■ Exercise description ■
An image-free, verbatim transcription of the records is the expected result.

■ Task material ■

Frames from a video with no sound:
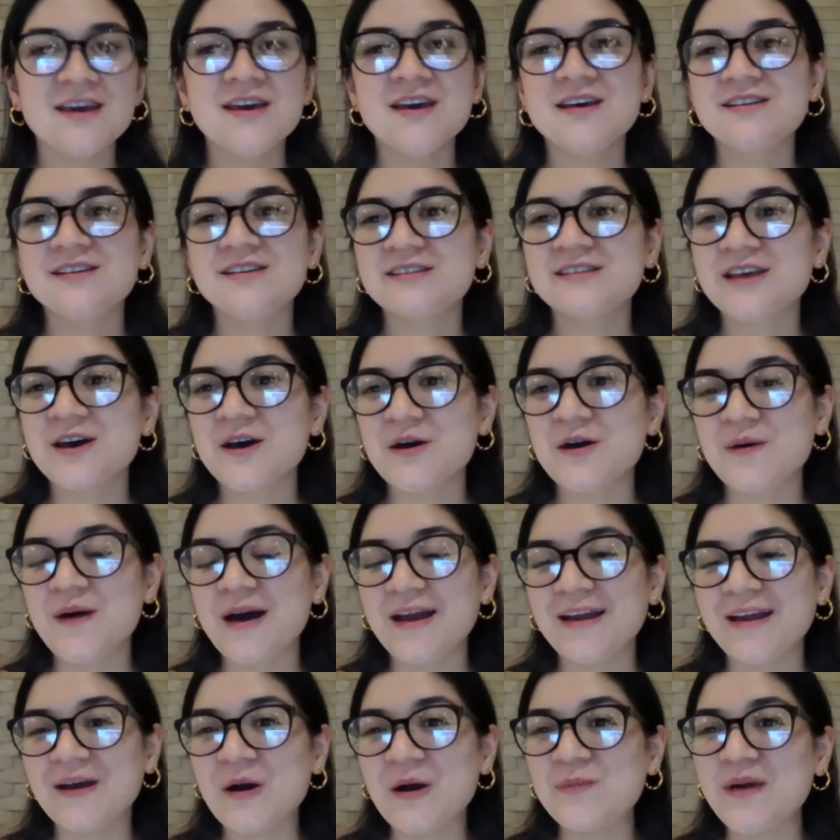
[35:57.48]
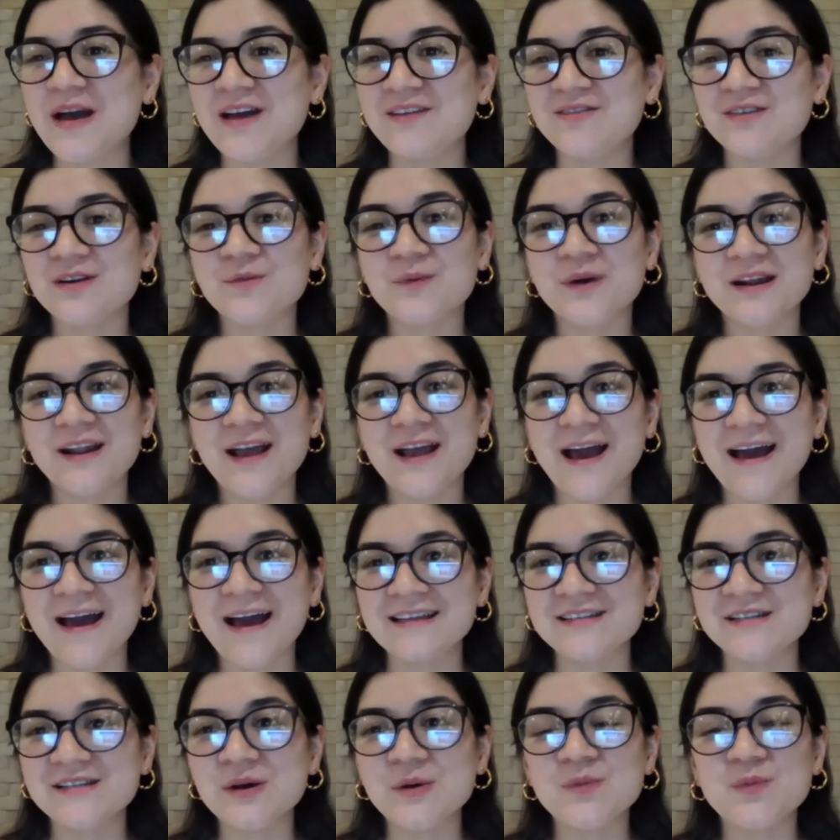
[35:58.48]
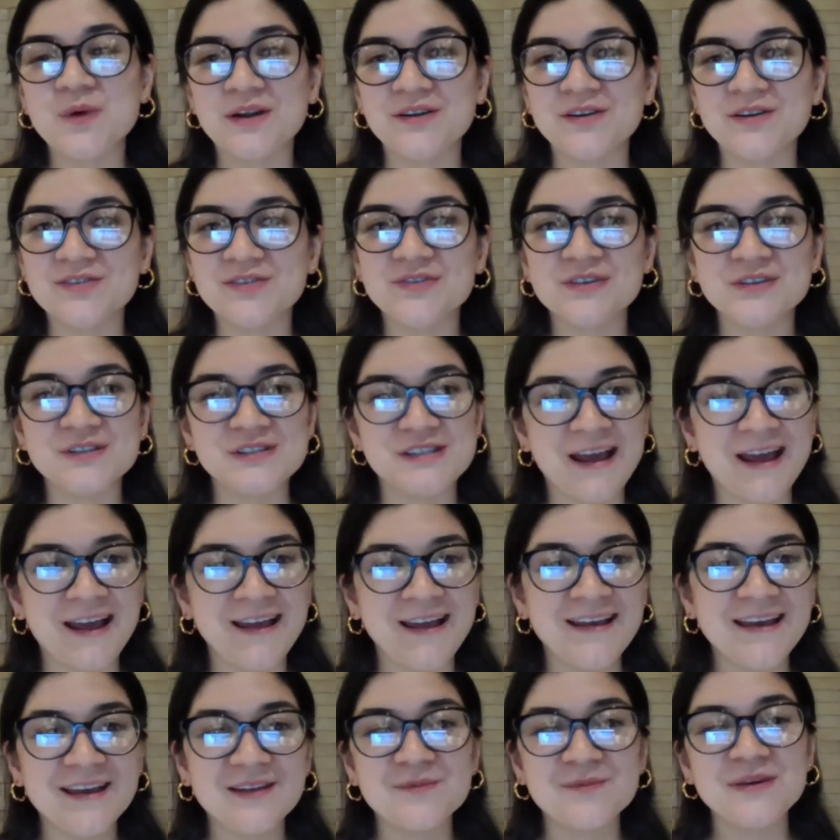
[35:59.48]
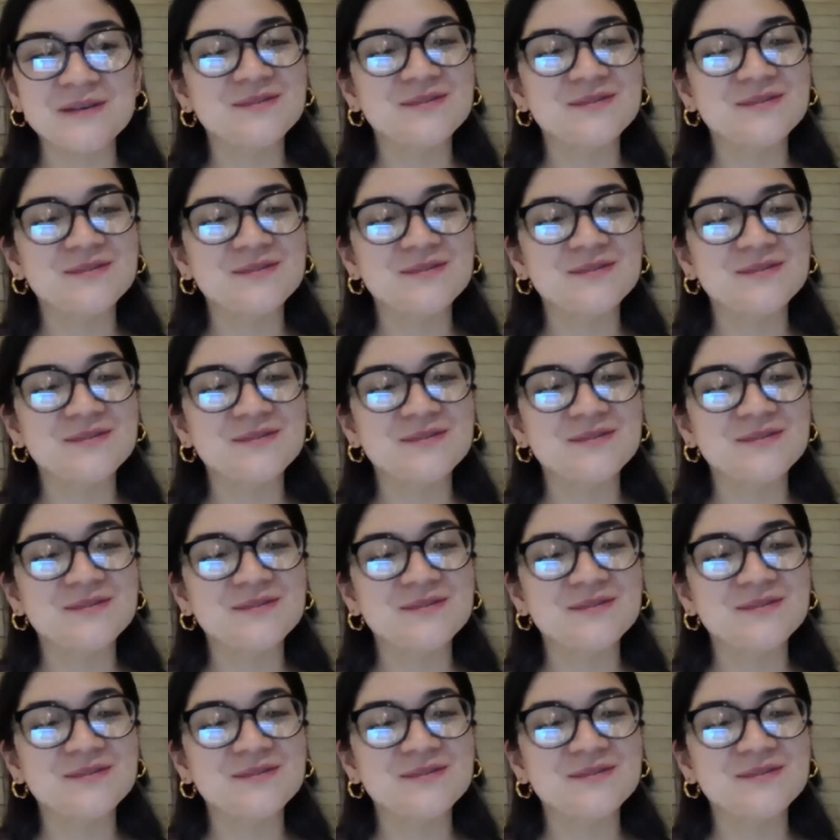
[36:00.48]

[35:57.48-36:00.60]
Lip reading: So I hope everyone has a wonderful day and we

■ Response to the exercise ■
Frames from a video with no sound:
[35:57.48]
[35:58.48]
[35:59.48]
[36:00.48]

[35:57.48-36:00.60]
Lip reading: So I hope everyone has a wonderful day and we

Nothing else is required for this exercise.